◆ **Task to carry out**
Beginning with the line that includes "[00:00:00.00 to 00:00:00.80]" and ending with the last line, print the records exactly, leaving every picture out.

◆ **Dataset extract**
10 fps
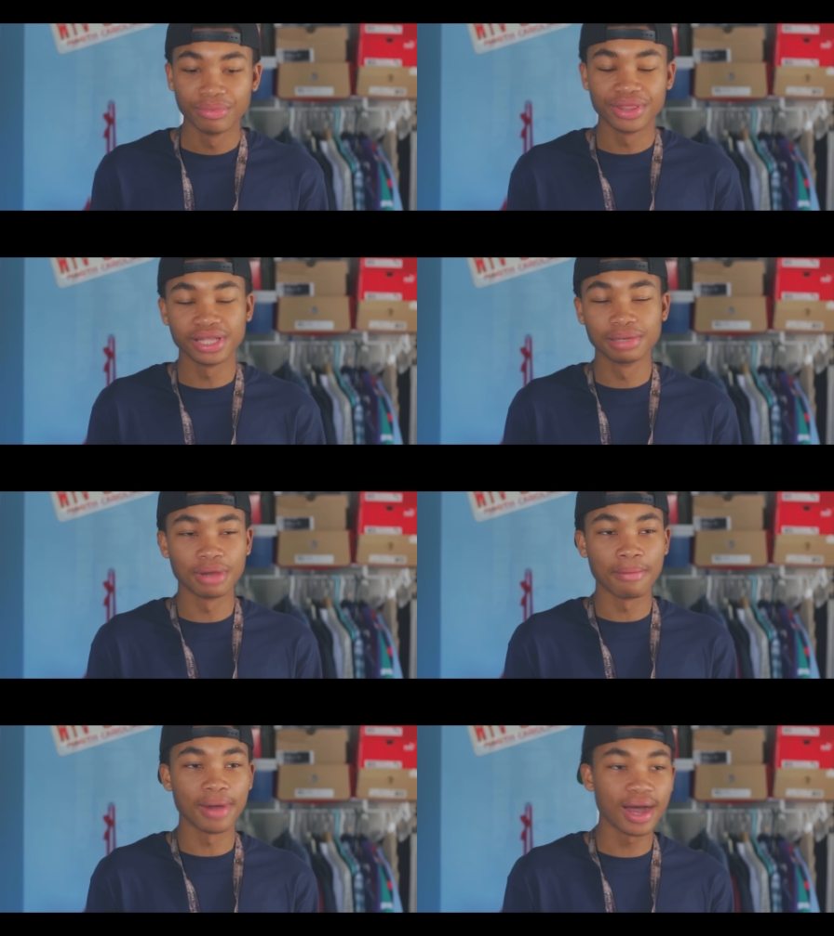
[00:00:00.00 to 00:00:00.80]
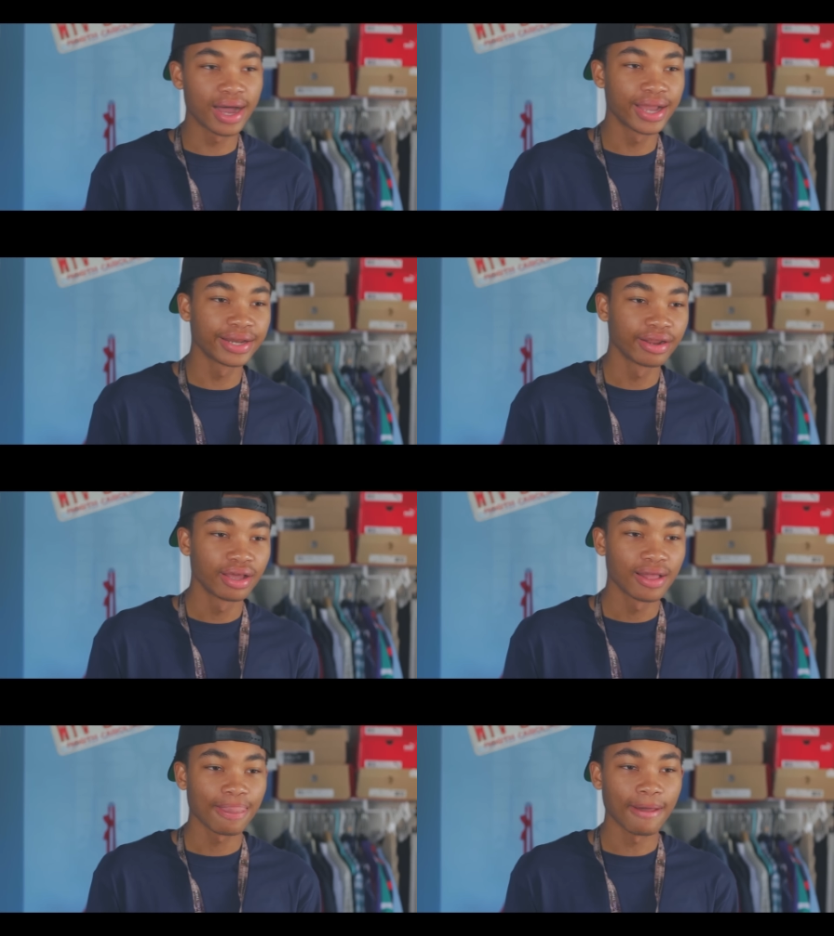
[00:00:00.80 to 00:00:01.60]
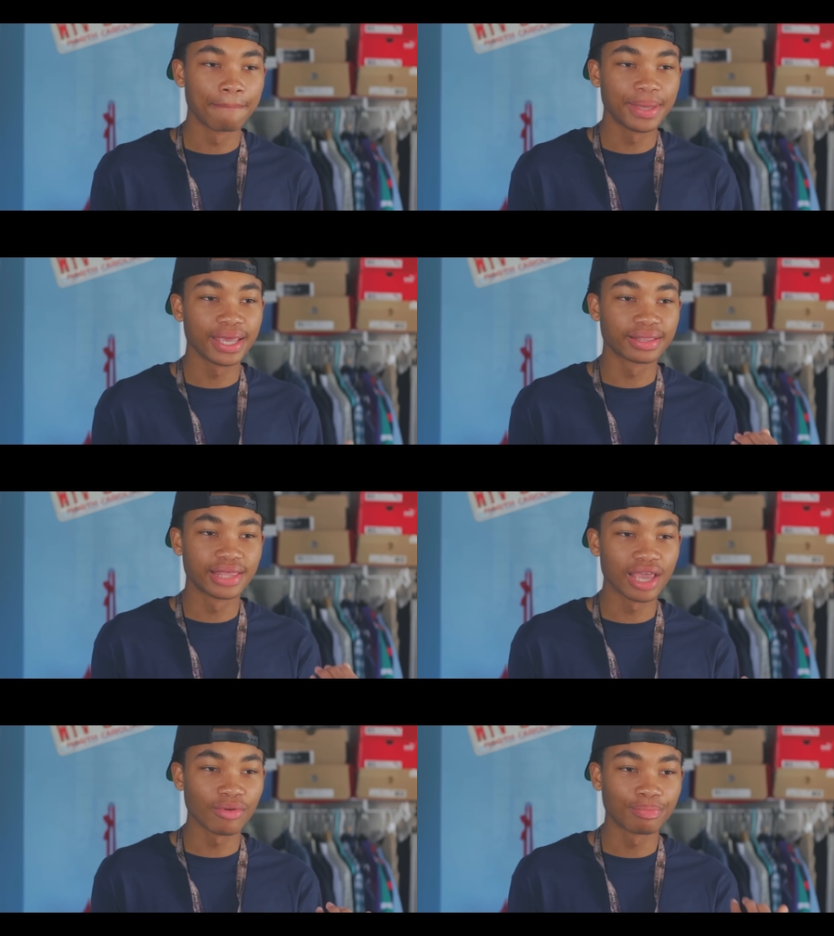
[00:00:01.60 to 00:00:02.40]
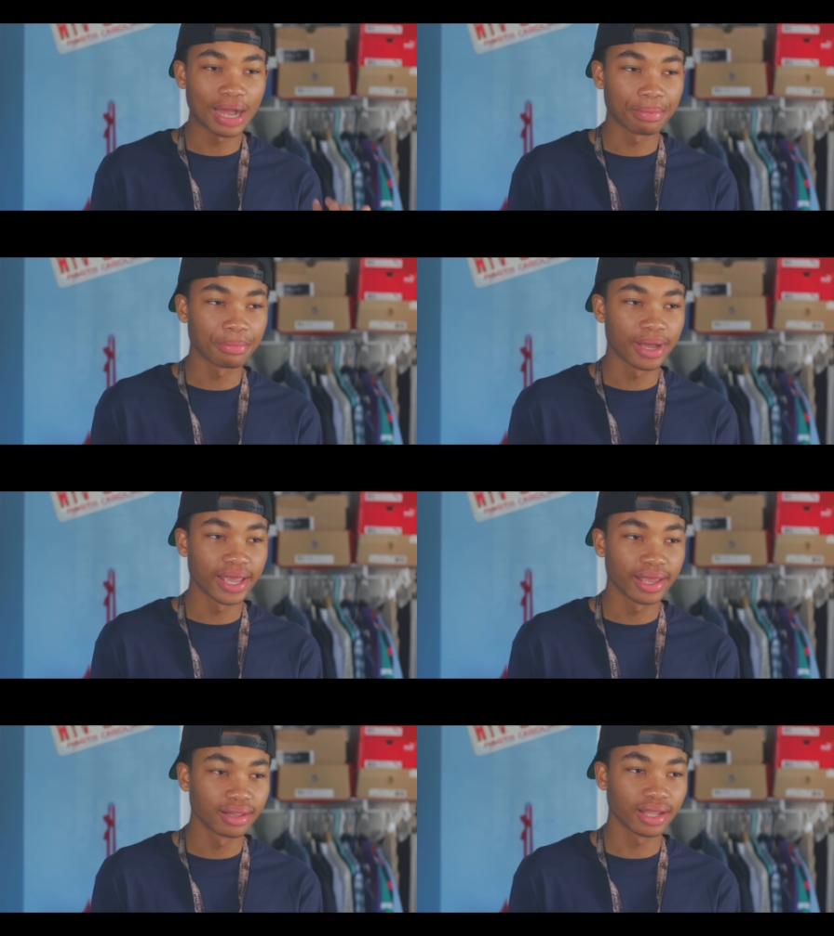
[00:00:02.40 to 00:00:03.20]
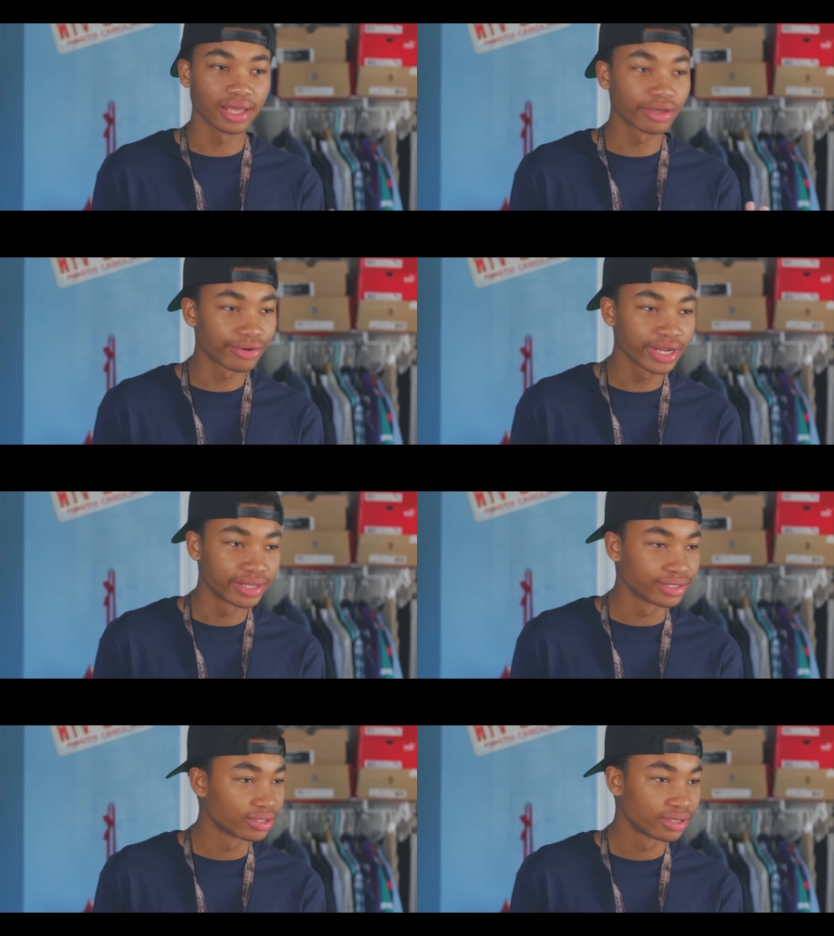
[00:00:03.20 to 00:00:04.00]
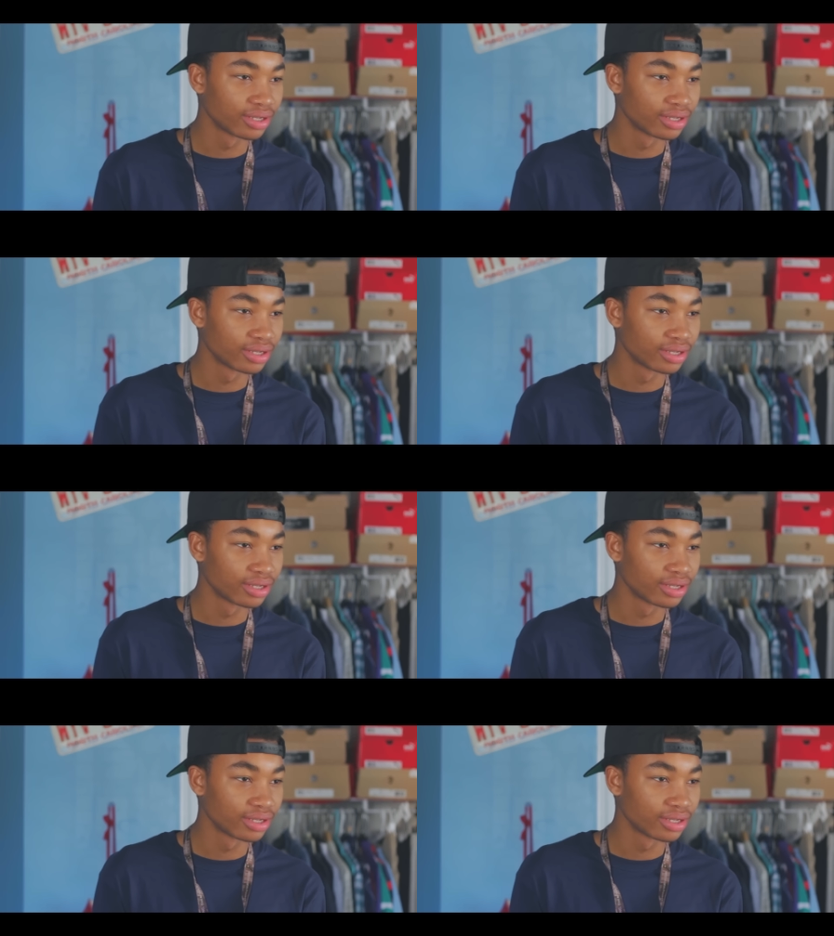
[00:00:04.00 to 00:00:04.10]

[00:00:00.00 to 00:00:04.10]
But then in my mind, a big thing would pop in my head, like, Chris,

◆ **Written answer**
[00:00:00.00 to 00:00:00.80]
[00:00:00.80 to 00:00:01.60]
[00:00:01.60 to 00:00:02.40]
[00:00:02.40 to 00:00:03.20]
[00:00:03.20 to 00:00:04.00]
[00:00:04.00 to 00:00:04.10]

[00:00:00.00 to 00:00:04.10]
But then in my mind, a big thing would pop in my head, like, Chris,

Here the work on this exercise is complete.